> [Extracted information]:
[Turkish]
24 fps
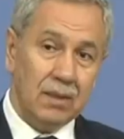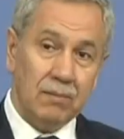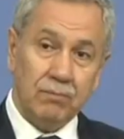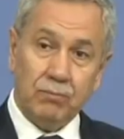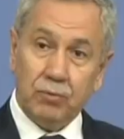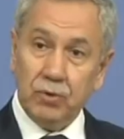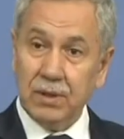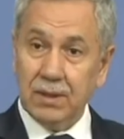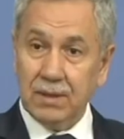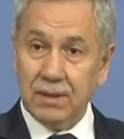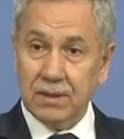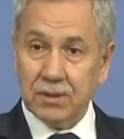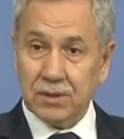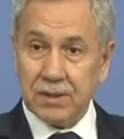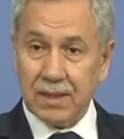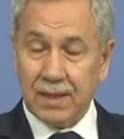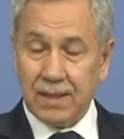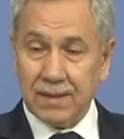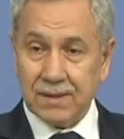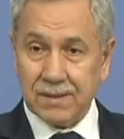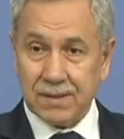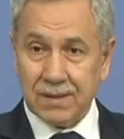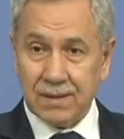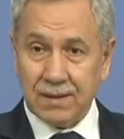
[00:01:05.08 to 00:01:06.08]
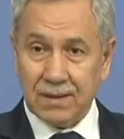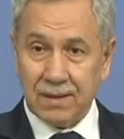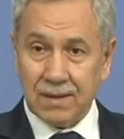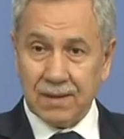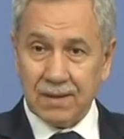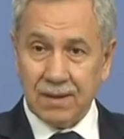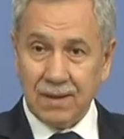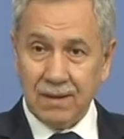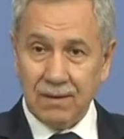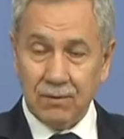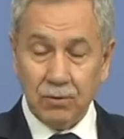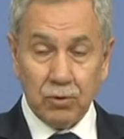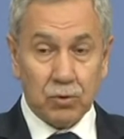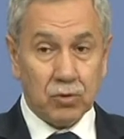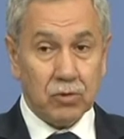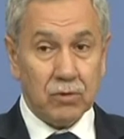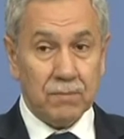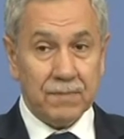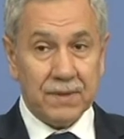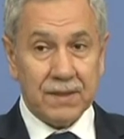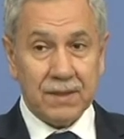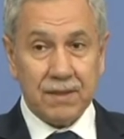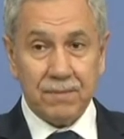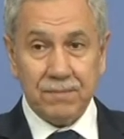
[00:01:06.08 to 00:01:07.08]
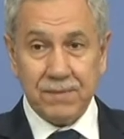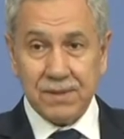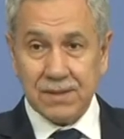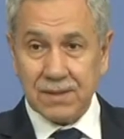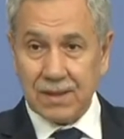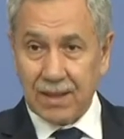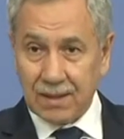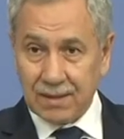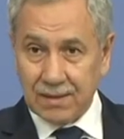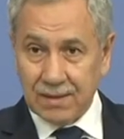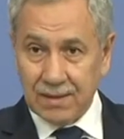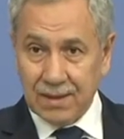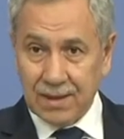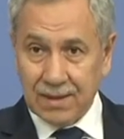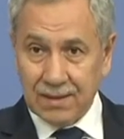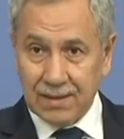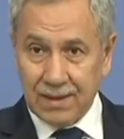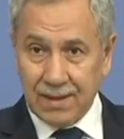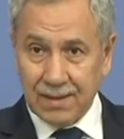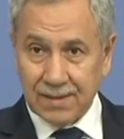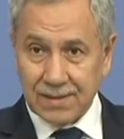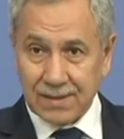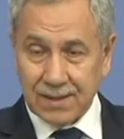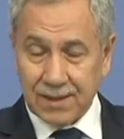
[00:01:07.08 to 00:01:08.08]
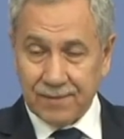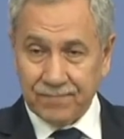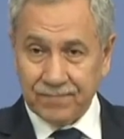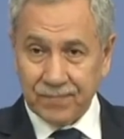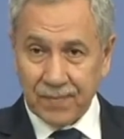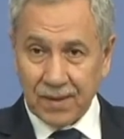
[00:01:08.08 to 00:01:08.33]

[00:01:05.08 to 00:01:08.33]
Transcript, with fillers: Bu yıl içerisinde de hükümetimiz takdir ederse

> [Exercise]: Verbatim copy without images: write the records above out in full.

> [Solution to the problem]:
[Turkish]
24 fps
[00:01:05.08 to 00:01:06.08]
[00:01:06.08 to 00:01:07.08]
[00:01:07.08 to 00:01:08.08]
[00:01:08.08 to 00:01:08.33]

[00:01:05.08 to 00:01:08.33]
Transcript, with fillers: Bu yıl içerisinde de hükümetimiz takdir ederse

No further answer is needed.